═════ STORED DATA
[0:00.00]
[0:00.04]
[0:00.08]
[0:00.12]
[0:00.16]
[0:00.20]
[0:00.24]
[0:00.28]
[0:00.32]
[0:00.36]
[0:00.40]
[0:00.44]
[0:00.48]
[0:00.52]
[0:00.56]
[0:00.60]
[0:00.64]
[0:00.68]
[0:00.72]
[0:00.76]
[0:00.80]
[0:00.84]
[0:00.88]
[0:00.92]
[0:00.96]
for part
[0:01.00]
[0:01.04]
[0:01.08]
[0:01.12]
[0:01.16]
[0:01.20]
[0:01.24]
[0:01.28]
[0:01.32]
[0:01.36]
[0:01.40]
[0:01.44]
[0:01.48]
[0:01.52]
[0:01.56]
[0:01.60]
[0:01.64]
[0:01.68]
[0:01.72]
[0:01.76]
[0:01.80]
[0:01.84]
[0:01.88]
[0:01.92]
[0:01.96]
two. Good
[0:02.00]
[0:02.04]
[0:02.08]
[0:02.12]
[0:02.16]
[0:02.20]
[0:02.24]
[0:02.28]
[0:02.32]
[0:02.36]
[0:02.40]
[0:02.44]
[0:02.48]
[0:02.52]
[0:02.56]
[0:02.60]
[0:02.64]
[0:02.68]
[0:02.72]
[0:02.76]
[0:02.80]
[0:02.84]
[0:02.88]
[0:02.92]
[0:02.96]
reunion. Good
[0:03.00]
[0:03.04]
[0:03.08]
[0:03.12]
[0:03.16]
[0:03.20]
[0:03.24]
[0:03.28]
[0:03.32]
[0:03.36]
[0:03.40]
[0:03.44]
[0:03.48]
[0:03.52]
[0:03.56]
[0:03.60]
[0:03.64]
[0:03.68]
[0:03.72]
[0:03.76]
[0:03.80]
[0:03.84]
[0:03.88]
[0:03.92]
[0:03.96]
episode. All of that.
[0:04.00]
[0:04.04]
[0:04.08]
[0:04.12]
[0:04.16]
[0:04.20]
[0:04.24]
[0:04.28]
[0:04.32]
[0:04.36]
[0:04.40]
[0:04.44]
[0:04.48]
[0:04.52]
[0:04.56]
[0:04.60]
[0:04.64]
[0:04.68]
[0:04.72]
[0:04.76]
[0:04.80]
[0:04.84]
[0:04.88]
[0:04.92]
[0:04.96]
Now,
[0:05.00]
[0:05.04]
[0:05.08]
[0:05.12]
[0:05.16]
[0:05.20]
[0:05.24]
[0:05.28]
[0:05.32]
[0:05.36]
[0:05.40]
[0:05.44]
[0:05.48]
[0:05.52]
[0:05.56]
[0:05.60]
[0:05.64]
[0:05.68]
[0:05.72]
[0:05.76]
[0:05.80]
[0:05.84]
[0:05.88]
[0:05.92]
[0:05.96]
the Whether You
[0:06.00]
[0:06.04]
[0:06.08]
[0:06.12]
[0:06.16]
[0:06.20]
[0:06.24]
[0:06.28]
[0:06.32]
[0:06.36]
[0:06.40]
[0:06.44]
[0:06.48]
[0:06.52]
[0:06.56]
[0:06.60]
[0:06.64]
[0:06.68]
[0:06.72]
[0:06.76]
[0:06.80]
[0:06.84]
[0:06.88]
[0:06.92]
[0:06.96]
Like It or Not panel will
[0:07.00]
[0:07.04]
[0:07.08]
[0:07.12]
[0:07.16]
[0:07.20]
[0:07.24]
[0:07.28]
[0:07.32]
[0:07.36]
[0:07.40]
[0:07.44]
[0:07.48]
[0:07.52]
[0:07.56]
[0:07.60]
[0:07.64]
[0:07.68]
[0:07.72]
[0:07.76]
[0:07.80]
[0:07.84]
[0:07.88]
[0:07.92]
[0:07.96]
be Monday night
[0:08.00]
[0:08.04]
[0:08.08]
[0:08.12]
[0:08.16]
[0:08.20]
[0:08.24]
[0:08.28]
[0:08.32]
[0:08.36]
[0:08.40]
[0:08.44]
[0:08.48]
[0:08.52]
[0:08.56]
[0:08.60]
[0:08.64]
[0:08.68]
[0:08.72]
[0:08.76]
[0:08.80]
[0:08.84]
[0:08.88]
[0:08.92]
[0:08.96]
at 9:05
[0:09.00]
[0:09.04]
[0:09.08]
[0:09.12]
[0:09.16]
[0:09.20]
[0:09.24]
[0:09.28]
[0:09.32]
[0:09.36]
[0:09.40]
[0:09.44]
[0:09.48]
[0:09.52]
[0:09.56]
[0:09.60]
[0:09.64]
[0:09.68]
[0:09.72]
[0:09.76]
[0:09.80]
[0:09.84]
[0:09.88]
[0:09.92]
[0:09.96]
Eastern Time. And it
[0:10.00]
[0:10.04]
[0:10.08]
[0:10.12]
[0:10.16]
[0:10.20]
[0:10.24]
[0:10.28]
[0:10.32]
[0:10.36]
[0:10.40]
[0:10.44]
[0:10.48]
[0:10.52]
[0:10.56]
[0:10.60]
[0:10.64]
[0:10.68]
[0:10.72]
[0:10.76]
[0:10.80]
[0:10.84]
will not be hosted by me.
══════════
» **PROBLEM STATEMENT**
In full and without error, give the listing again.

» **RESPONSE BELOW**
[0:00.00]
[0:00.04]
[0:00.08]
[0:00.12]
[0:00.16]
[0:00.20]
[0:00.24]
[0:00.28]
[0:00.32]
[0:00.36]
[0:00.40]
[0:00.44]
[0:00.48]
[0:00.52]
[0:00.56]
[0:00.60]
[0:00.64]
[0:00.68]
[0:00.72]
[0:00.76]
[0:00.80]
[0:00.84]
[0:00.88]
[0:00.92]
[0:00.96]
for part
[0:01.00]
[0:01.04]
[0:01.08]
[0:01.12]
[0:01.16]
[0:01.20]
[0:01.24]
[0:01.28]
[0:01.32]
[0:01.36]
[0:01.40]
[0:01.44]
[0:01.48]
[0:01.52]
[0:01.56]
[0:01.60]
[0:01.64]
[0:01.68]
[0:01.72]
[0:01.76]
[0:01.80]
[0:01.84]
[0:01.88]
[0:01.92]
[0:01.96]
two. Good
[0:02.00]
[0:02.04]
[0:02.08]
[0:02.12]
[0:02.16]
[0:02.20]
[0:02.24]
[0:02.28]
[0:02.32]
[0:02.36]
[0:02.40]
[0:02.44]
[0:02.48]
[0:02.52]
[0:02.56]
[0:02.60]
[0:02.64]
[0:02.68]
[0:02.72]
[0:02.76]
[0:02.80]
[0:02.84]
[0:02.88]
[0:02.92]
[0:02.96]
reunion. Good
[0:03.00]
[0:03.04]
[0:03.08]
[0:03.12]
[0:03.16]
[0:03.20]
[0:03.24]
[0:03.28]
[0:03.32]
[0:03.36]
[0:03.40]
[0:03.44]
[0:03.48]
[0:03.52]
[0:03.56]
[0:03.60]
[0:03.64]
[0:03.68]
[0:03.72]
[0:03.76]
[0:03.80]
[0:03.84]
[0:03.88]
[0:03.92]
[0:03.96]
episode. All of that.
[0:04.00]
[0:04.04]
[0:04.08]
[0:04.12]
[0:04.16]
[0:04.20]
[0:04.24]
[0:04.28]
[0:04.32]
[0:04.36]
[0:04.40]
[0:04.44]
[0:04.48]
[0:04.52]
[0:04.56]
[0:04.60]
[0:04.64]
[0:04.68]
[0:04.72]
[0:04.76]
[0:04.80]
[0:04.84]
[0:04.88]
[0:04.92]
[0:04.96]
Now,
[0:05.00]
[0:05.04]
[0:05.08]
[0:05.12]
[0:05.16]
[0:05.20]
[0:05.24]
[0:05.28]
[0:05.32]
[0:05.36]
[0:05.40]
[0:05.44]
[0:05.48]
[0:05.52]
[0:05.56]
[0:05.60]
[0:05.64]
[0:05.68]
[0:05.72]
[0:05.76]
[0:05.80]
[0:05.84]
[0:05.88]
[0:05.92]
[0:05.96]
the Whether You
[0:06.00]
[0:06.04]
[0:06.08]
[0:06.12]
[0:06.16]
[0:06.20]
[0:06.24]
[0:06.28]
[0:06.32]
[0:06.36]
[0:06.40]
[0:06.44]
[0:06.48]
[0:06.52]
[0:06.56]
[0:06.60]
[0:06.64]
[0:06.68]
[0:06.72]
[0:06.76]
[0:06.80]
[0:06.84]
[0:06.88]
[0:06.92]
[0:06.96]
Like It or Not panel will
[0:07.00]
[0:07.04]
[0:07.08]
[0:07.12]
[0:07.16]
[0:07.20]
[0:07.24]
[0:07.28]
[0:07.32]
[0:07.36]
[0:07.40]
[0:07.44]
[0:07.48]
[0:07.52]
[0:07.56]
[0:07.60]
[0:07.64]
[0:07.68]
[0:07.72]
[0:07.76]
[0:07.80]
[0:07.84]
[0:07.88]
[0:07.92]
[0:07.96]
be Monday night
[0:08.00]
[0:08.04]
[0:08.08]
[0:08.12]
[0:08.16]
[0:08.20]
[0:08.24]
[0:08.28]
[0:08.32]
[0:08.36]
[0:08.40]
[0:08.44]
[0:08.48]
[0:08.52]
[0:08.56]
[0:08.60]
[0:08.64]
[0:08.68]
[0:08.72]
[0:08.76]
[0:08.80]
[0:08.84]
[0:08.88]
[0:08.92]
[0:08.96]
at 9:05
[0:09.00]
[0:09.04]
[0:09.08]
[0:09.12]
[0:09.16]
[0:09.20]
[0:09.24]
[0:09.28]
[0:09.32]
[0:09.36]
[0:09.40]
[0:09.44]
[0:09.48]
[0:09.52]
[0:09.56]
[0:09.60]
[0:09.64]
[0:09.68]
[0:09.72]
[0:09.76]
[0:09.80]
[0:09.84]
[0:09.88]
[0:09.92]
[0:09.96]
Eastern Time. And it
[0:10.00]
[0:10.04]
[0:10.08]
[0:10.12]
[0:10.16]
[0:10.20]
[0:10.24]
[0:10.28]
[0:10.32]
[0:10.36]
[0:10.40]
[0:10.44]
[0:10.48]
[0:10.52]
[0:10.56]
[0:10.60]
[0:10.64]
[0:10.68]
[0:10.72]
[0:10.76]
[0:10.80]
[0:10.84]
will not be hosted by me.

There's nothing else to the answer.